Sceptics believe the constant delays are a ploy by government to forge ahead with the trillion-rand nuclear deal which they say has been shrouded in secrecy. However, following last week's reports that the nuclear deal has already been signed, Eskom yesterday refuted the allegations, reiterating the remarks made by National Treasury that no deal had been signed.

Falling prices

SA introduced the Renewable Energy Independent Power Producer Procurement Programme (REIPPPP), a competitive auction for renewable energy projects, in 2011. In the auctions held since its inception, bid prices for solar photovoltaic and wind have fallen by 68% and 43%, respectively. REIPPPP has widely been hailed as a great success and possible model for other countries.

By introducing private sector companies into energy generation, REIPPPP has mobilised R195 billion in direct investment, and brought 2 0145MW into the grid. However, Eskom has raised concerns that private producers, from which it is compelled by government to buy at prices it does not negotiate, will undermine its future revenue streams.

Following the latest delay, the SA Renewable Energy Council (SAREC) says it has noted, with concern, that the deadline set by the previous minister of energy for financial closure will not be met.

"While we recognise the need for the new minister to get up to speed on the issues, financial closure of duly procured renewable power for 37 power purchase agreements now stands at almost two years," says Brenda Martin, chair of SAREC.

The industry body says since the previous minister's instruction was issued, independent power producers (IPPs) have taken all necessary steps to ensure they are ready for PPA signatures.

"Over the past few weeks, since the previous minister issued her instruction to Eskom, affected IPPs have been working with Eskom officials to ensure the necessary paperwork is up to date, so that financial closure can be achieved and construction can begin," Martin adds.

SAREC explains that over the past few months, all of Eskom's concerns in relation to PPA signatures have been addressed by Treasury, energy regulator NERSA and the DOE.

It is clear that in policy, by signing PPAs with duly selected preferred bidders, Eskom is not at risk of any unforeseen financial exposure, it notes.

"It is understood that Eskom's obligation to pay for power procured will only kick in once power plants are built and power is generated by IPPs," adds Martin.

She notes that over 13 000 jobs will be created during the construction process, along with over 1 900 jobs created in the operational phase.

SAREC, which represents solar and wind interests in the energy sector, estimates a combined investor value of R58 billion in investment will be unlocked as soon as PPAs are signed.
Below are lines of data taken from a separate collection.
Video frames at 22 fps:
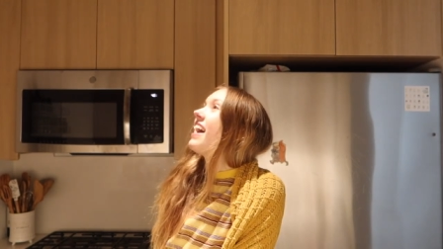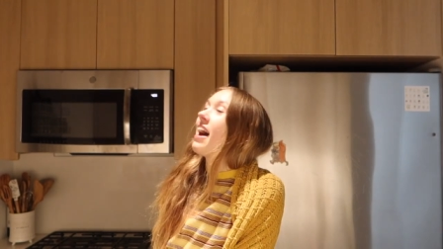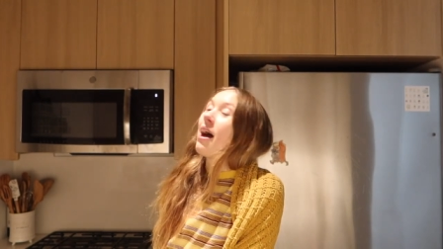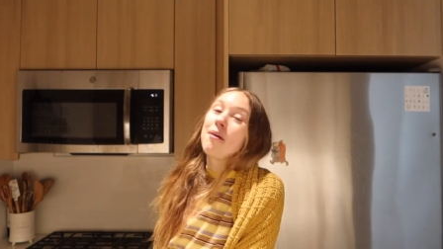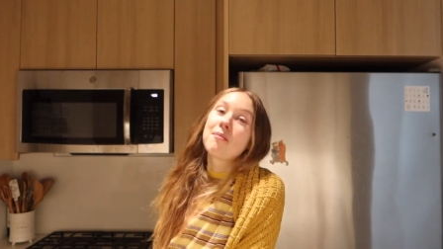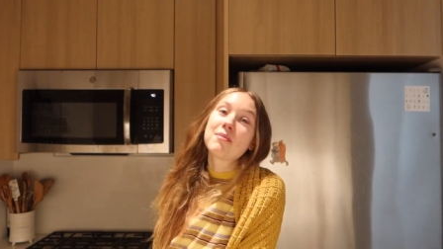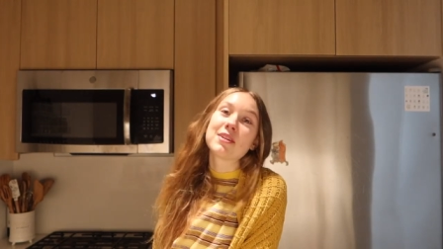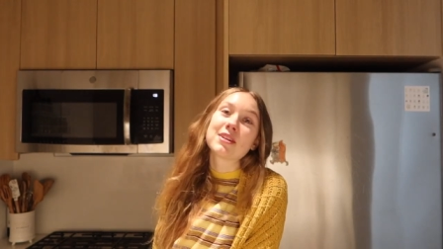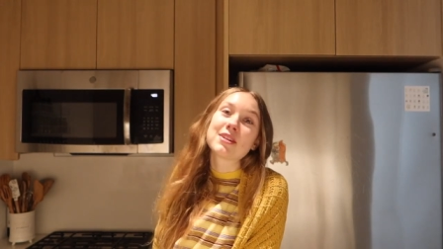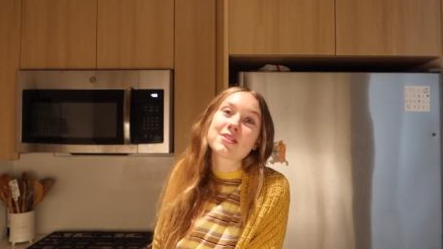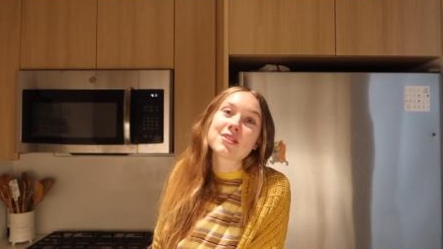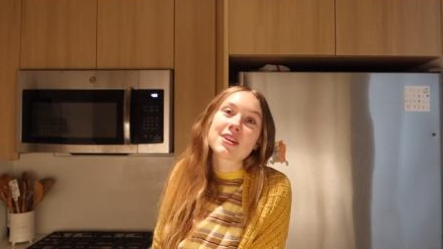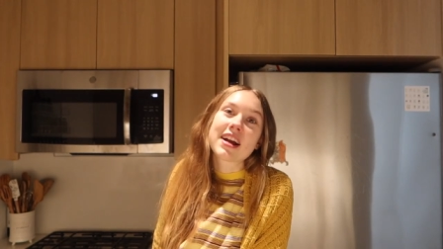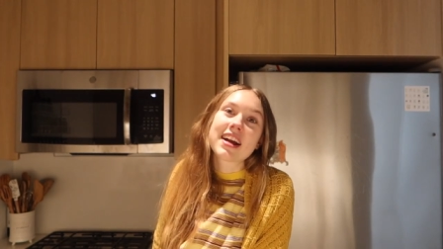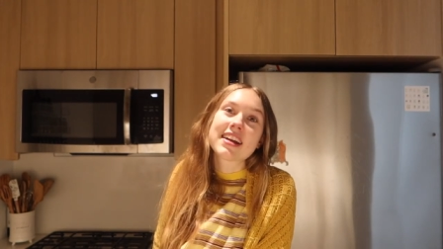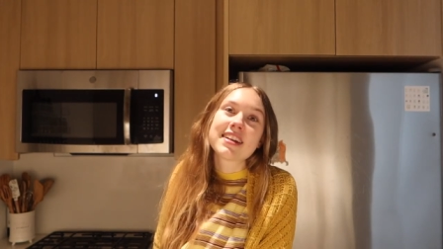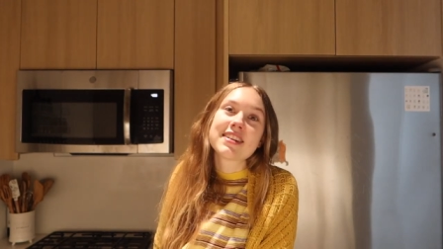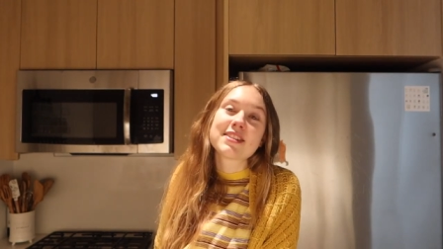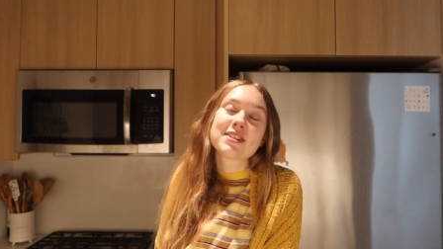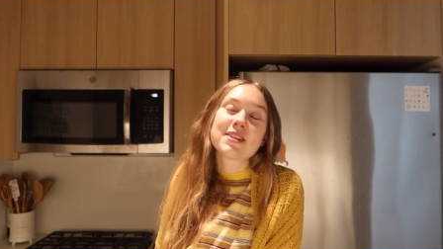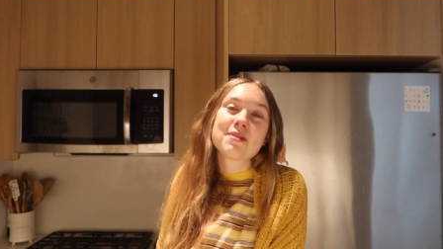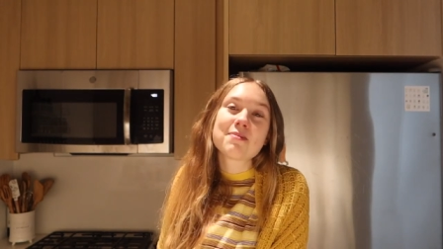I'm gonna try
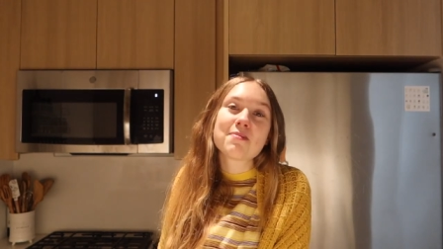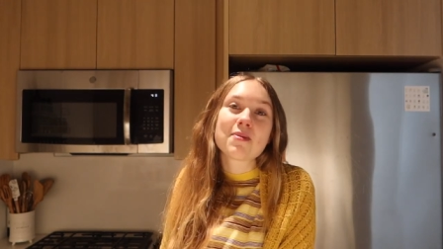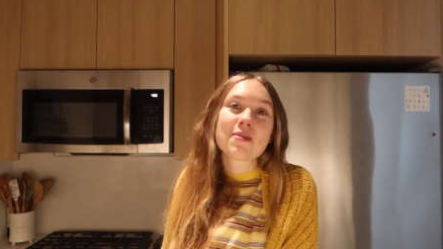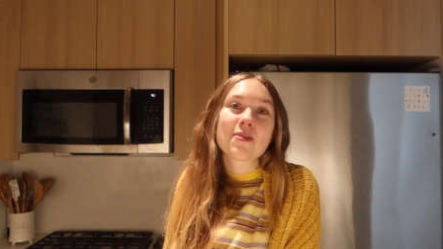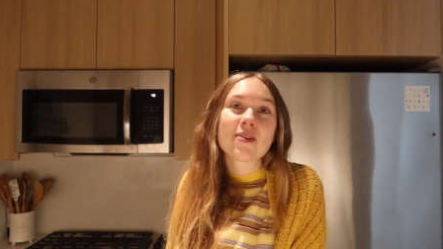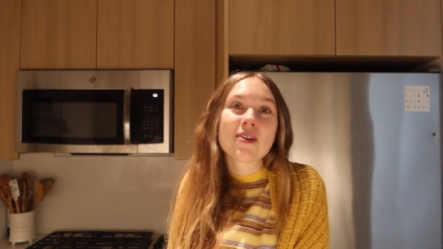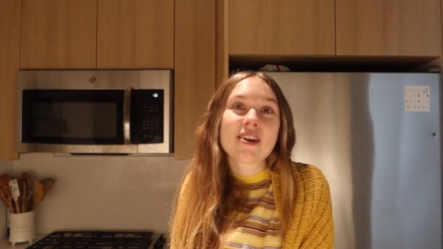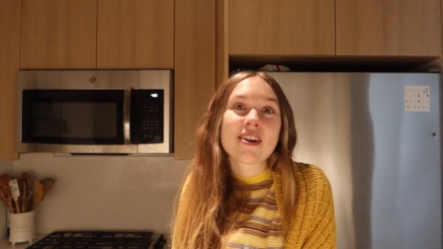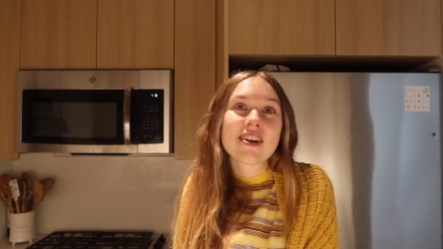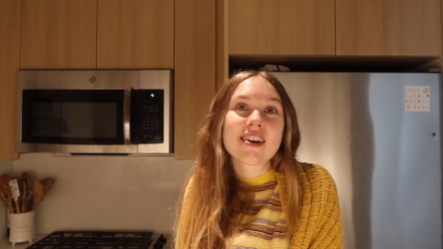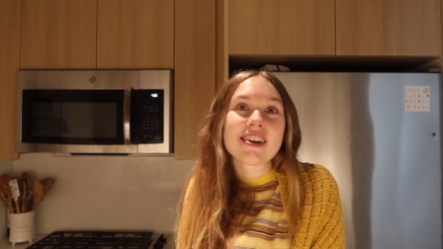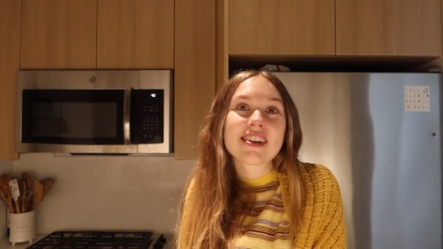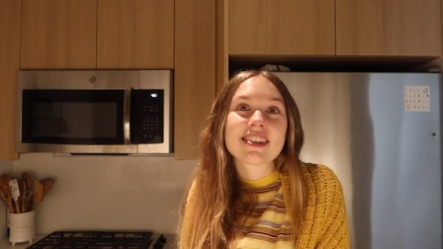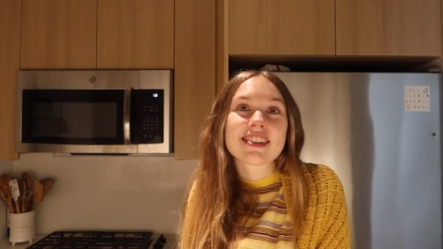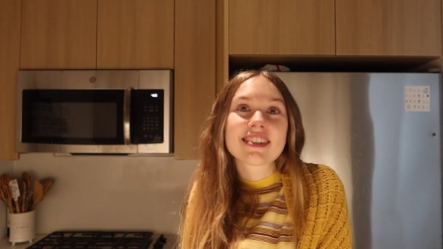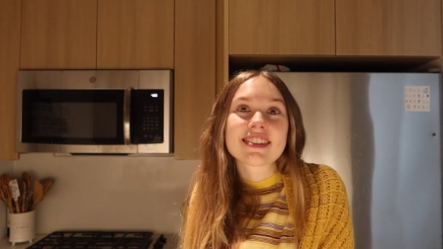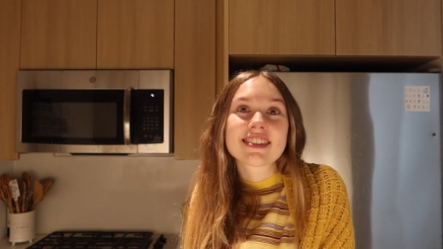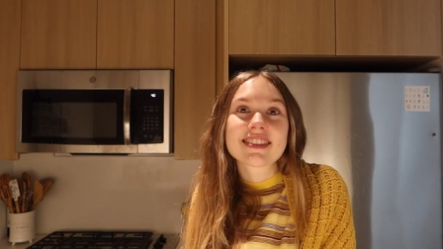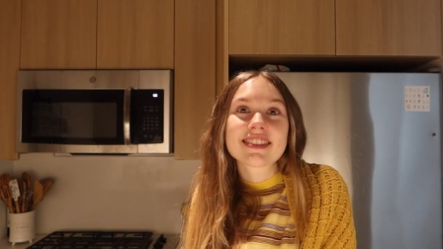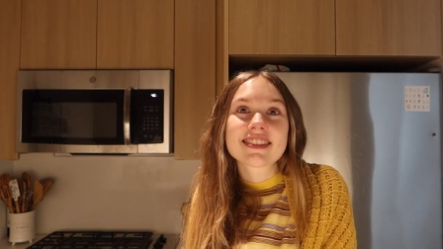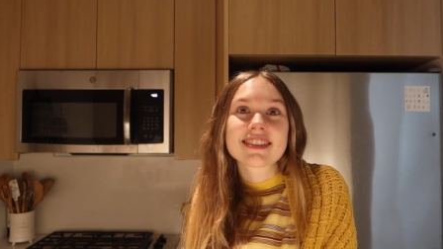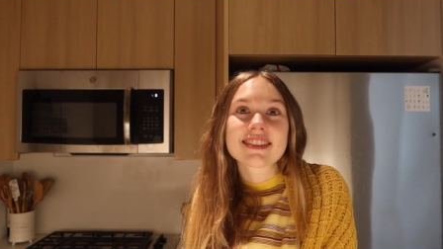and do more.
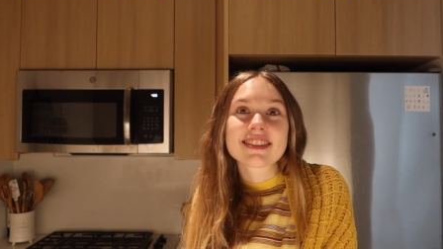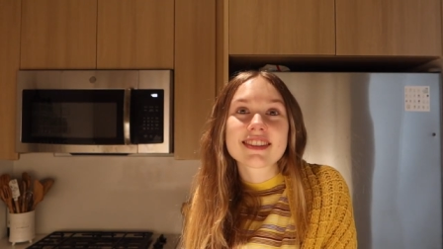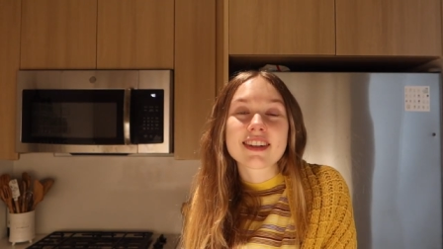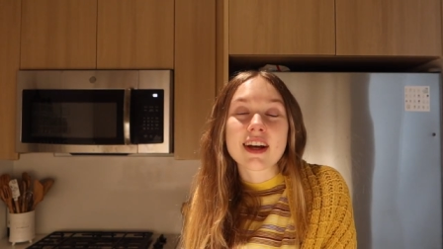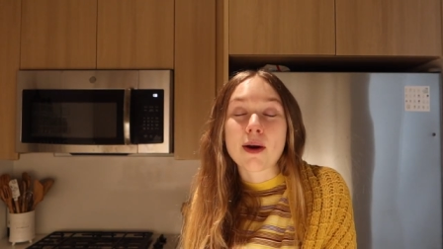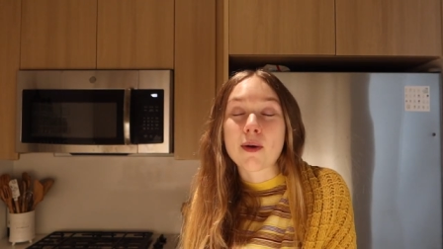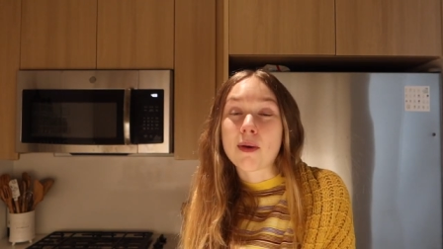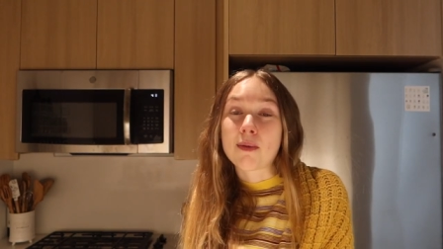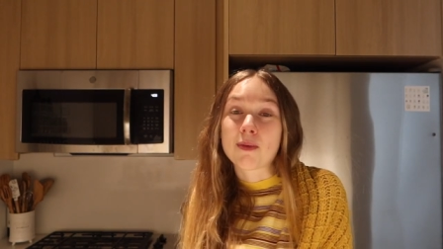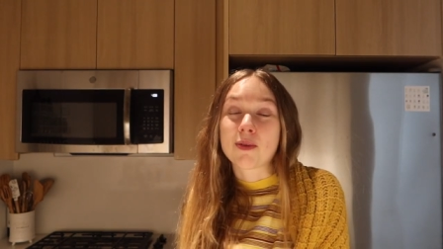Oh,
With this investment added to the already R194 billion attracted by the renewable power industry, the industry can continue to make a direct, cost-effective and job-creating contribution to rural community development and to SA's ailing economy, the industry body says.

Positive sign

Meanwhile, another industry body, the South African Photovoltaic Industry Association (SAPVIA), says the added delay is a positive sign.
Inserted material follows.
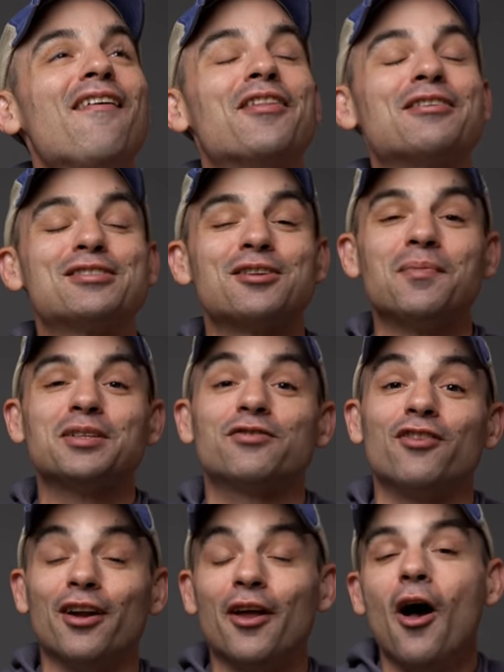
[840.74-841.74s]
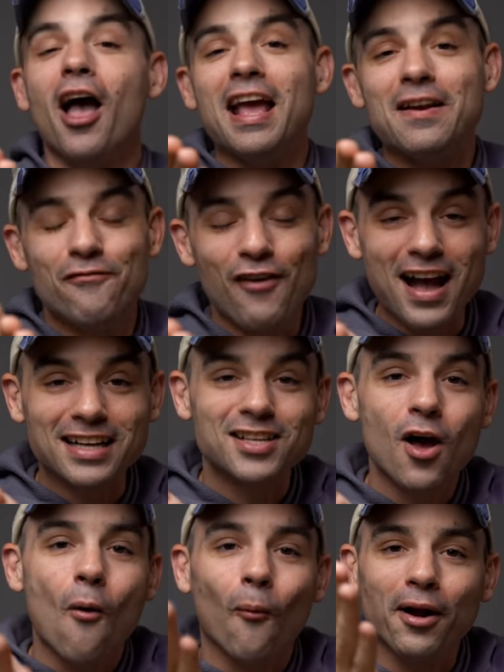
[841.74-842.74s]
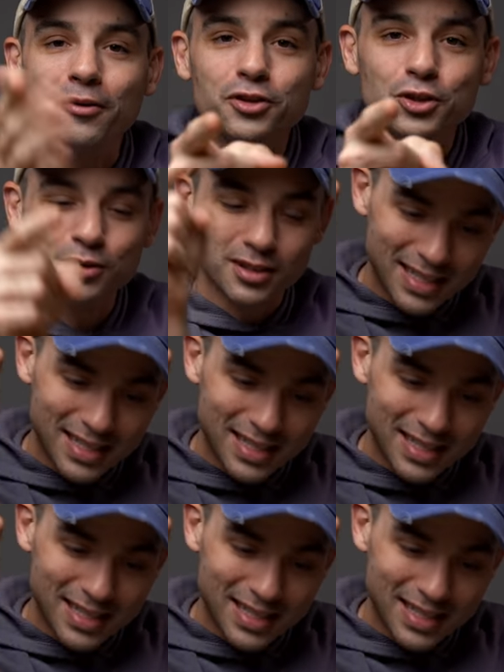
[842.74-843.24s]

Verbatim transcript: They're so much fun. In fact, why don't you,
"We are fully in support of the new minister using this opportunity to get up to speed on the renewable energy programme. That said, there is urgency to get this resolved in the interest of the hundreds of jobs and investment that are hinging on getting these projects into construction," says Davin Chown, SAPVIA chairperson.

SAPVIA notes the delay in signing the PPAs will be a blow to those IPPs that were expecting to reach financial close today.

"We recognise there is a new minister and we support her commitment to making the right decisions based on full knowledge of the industry and the REIPP programme.

"We see this as a short-term delay and hope the ministers can reach concurrence and resolve these matters so that signing can still go ahead this month. It will go a long way towards reducing uncertainty in the industry if the minister is able to provide the industry with a revised signing date," Chown concludes.